▶ Task goal: In your output, repeat each entry exactly and include no pictures.

(Data items)
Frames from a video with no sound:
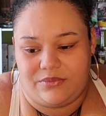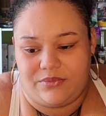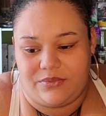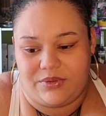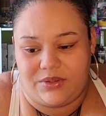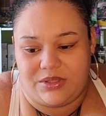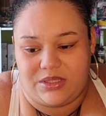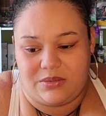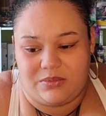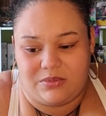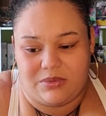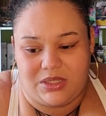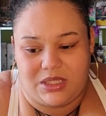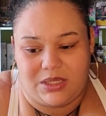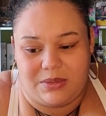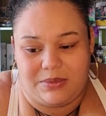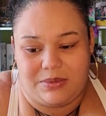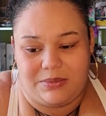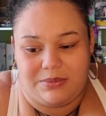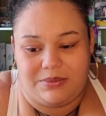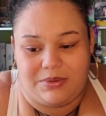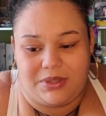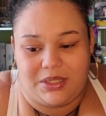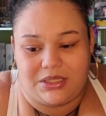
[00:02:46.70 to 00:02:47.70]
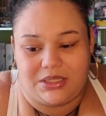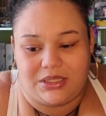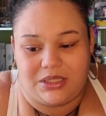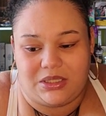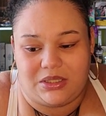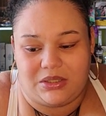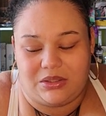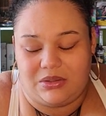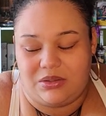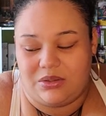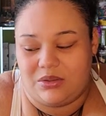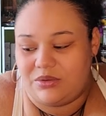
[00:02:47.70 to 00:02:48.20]
Someone could be
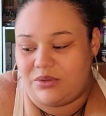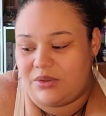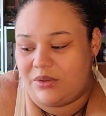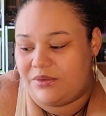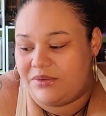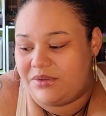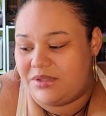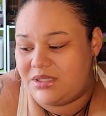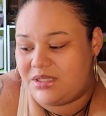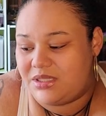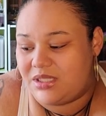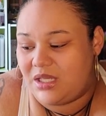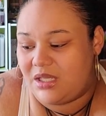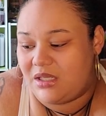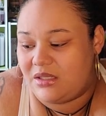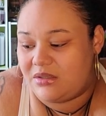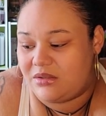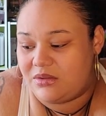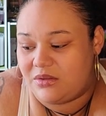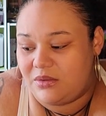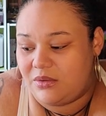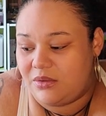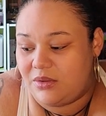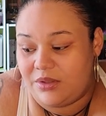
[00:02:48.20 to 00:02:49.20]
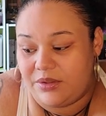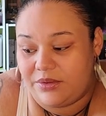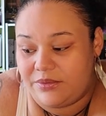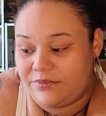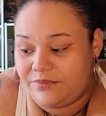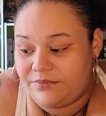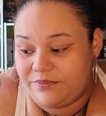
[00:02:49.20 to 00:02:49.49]
pregnant, you don't know the sex, or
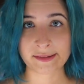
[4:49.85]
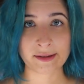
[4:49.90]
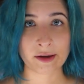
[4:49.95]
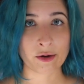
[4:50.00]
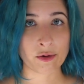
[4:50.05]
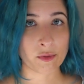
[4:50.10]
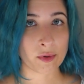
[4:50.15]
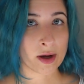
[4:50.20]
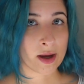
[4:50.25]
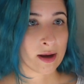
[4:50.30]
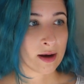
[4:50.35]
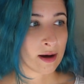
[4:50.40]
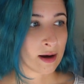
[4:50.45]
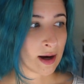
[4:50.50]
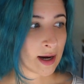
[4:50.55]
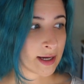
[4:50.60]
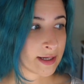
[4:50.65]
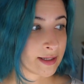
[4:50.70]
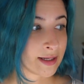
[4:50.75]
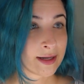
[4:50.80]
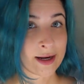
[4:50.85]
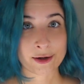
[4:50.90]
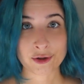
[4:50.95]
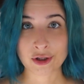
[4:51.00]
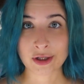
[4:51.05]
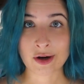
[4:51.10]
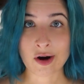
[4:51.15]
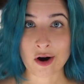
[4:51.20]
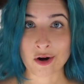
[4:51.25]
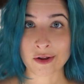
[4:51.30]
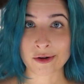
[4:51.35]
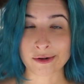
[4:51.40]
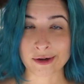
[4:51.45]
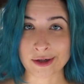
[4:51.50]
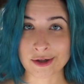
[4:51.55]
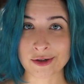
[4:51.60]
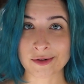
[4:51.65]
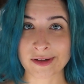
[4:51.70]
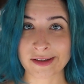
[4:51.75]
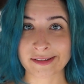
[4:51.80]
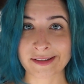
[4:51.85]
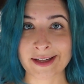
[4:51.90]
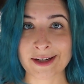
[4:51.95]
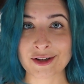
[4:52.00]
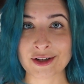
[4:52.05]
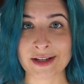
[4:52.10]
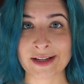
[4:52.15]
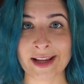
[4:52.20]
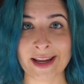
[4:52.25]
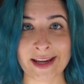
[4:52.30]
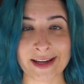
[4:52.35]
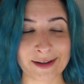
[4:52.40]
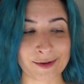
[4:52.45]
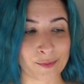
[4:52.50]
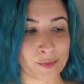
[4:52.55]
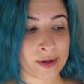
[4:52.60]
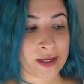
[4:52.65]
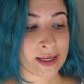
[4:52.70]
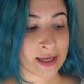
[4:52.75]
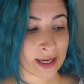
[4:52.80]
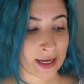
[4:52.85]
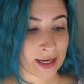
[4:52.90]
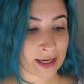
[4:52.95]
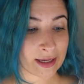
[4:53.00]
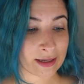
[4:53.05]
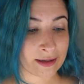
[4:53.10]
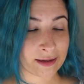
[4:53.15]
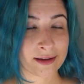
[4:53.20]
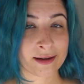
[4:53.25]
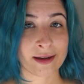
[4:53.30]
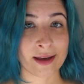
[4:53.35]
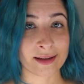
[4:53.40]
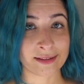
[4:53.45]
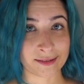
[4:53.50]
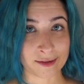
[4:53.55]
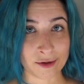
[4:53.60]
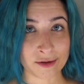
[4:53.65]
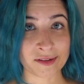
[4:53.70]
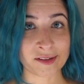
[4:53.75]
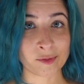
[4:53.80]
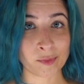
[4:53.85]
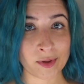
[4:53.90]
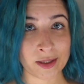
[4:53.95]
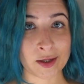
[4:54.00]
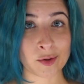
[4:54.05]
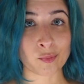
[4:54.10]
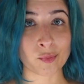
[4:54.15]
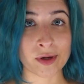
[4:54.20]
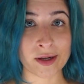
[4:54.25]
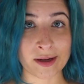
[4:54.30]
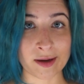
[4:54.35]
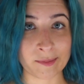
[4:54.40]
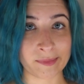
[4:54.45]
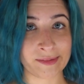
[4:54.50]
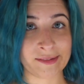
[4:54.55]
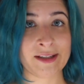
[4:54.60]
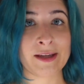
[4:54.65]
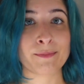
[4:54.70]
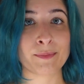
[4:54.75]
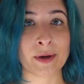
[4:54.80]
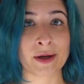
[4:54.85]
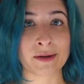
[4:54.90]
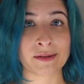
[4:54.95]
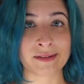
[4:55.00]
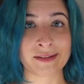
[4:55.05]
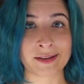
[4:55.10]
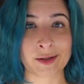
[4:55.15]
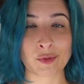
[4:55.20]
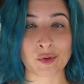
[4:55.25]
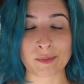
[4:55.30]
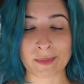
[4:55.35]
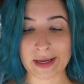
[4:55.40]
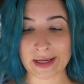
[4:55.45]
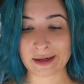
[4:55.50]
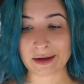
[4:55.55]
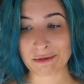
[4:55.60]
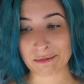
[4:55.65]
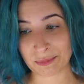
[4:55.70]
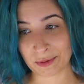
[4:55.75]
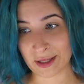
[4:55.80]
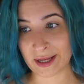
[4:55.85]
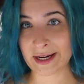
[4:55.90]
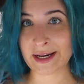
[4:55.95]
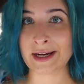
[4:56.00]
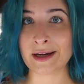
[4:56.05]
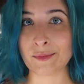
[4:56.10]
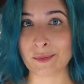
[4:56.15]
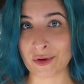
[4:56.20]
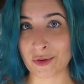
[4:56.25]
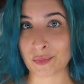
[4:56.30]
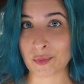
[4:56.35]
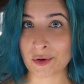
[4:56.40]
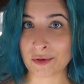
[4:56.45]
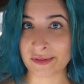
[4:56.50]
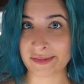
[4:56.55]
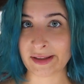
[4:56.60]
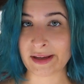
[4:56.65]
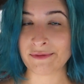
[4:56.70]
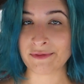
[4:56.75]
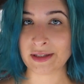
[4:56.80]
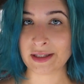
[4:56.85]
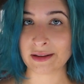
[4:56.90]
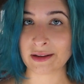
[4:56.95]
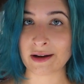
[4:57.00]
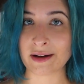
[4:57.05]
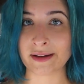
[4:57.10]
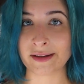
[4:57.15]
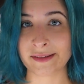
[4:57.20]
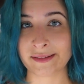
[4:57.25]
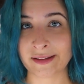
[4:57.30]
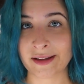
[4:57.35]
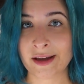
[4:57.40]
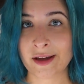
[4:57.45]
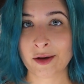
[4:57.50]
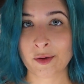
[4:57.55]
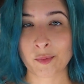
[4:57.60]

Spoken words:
So I did actually call our insurance agent, and we can, as long as we can rig up seatbelts to remain compliant with road safety laws,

▶ Response area:
Frames from a video with no sound:
[00:02:46.70 to 00:02:47.70]
[00:02:47.70 to 00:02:48.20]
Someone could be
[00:02:48.20 to 00:02:49.20]
[00:02:49.20 to 00:02:49.49]
pregnant, you don't know the sex, or
[4:49.85]
[4:49.90]
[4:49.95]
[4:50.00]
[4:50.05]
[4:50.10]
[4:50.15]
[4:50.20]
[4:50.25]
[4:50.30]
[4:50.35]
[4:50.40]
[4:50.45]
[4:50.50]
[4:50.55]
[4:50.60]
[4:50.65]
[4:50.70]
[4:50.75]
[4:50.80]
[4:50.85]
[4:50.90]
[4:50.95]
[4:51.00]
[4:51.05]
[4:51.10]
[4:51.15]
[4:51.20]
[4:51.25]
[4:51.30]
[4:51.35]
[4:51.40]
[4:51.45]
[4:51.50]
[4:51.55]
[4:51.60]
[4:51.65]
[4:51.70]
[4:51.75]
[4:51.80]
[4:51.85]
[4:51.90]
[4:51.95]
[4:52.00]
[4:52.05]
[4:52.10]
[4:52.15]
[4:52.20]
[4:52.25]
[4:52.30]
[4:52.35]
[4:52.40]
[4:52.45]
[4:52.50]
[4:52.55]
[4:52.60]
[4:52.65]
[4:52.70]
[4:52.75]
[4:52.80]
[4:52.85]
[4:52.90]
[4:52.95]
[4:53.00]
[4:53.05]
[4:53.10]
[4:53.15]
[4:53.20]
[4:53.25]
[4:53.30]
[4:53.35]
[4:53.40]
[4:53.45]
[4:53.50]
[4:53.55]
[4:53.60]
[4:53.65]
[4:53.70]
[4:53.75]
[4:53.80]
[4:53.85]
[4:53.90]
[4:53.95]
[4:54.00]
[4:54.05]
[4:54.10]
[4:54.15]
[4:54.20]
[4:54.25]
[4:54.30]
[4:54.35]
[4:54.40]
[4:54.45]
[4:54.50]
[4:54.55]
[4:54.60]
[4:54.65]
[4:54.70]
[4:54.75]
[4:54.80]
[4:54.85]
[4:54.90]
[4:54.95]
[4:55.00]
[4:55.05]
[4:55.10]
[4:55.15]
[4:55.20]
[4:55.25]
[4:55.30]
[4:55.35]
[4:55.40]
[4:55.45]
[4:55.50]
[4:55.55]
[4:55.60]
[4:55.65]
[4:55.70]
[4:55.75]
[4:55.80]
[4:55.85]
[4:55.90]
[4:55.95]
[4:56.00]
[4:56.05]
[4:56.10]
[4:56.15]
[4:56.20]
[4:56.25]
[4:56.30]
[4:56.35]
[4:56.40]
[4:56.45]
[4:56.50]
[4:56.55]
[4:56.60]
[4:56.65]
[4:56.70]
[4:56.75]
[4:56.80]
[4:56.85]
[4:56.90]
[4:56.95]
[4:57.00]
[4:57.05]
[4:57.10]
[4:57.15]
[4:57.20]
[4:57.25]
[4:57.30]
[4:57.35]
[4:57.40]
[4:57.45]
[4:57.50]
[4:57.55]
[4:57.60]

Spoken words:
So I did actually call our insurance agent, and we can, as long as we can rig up seatbelts to remain compliant with road safety laws,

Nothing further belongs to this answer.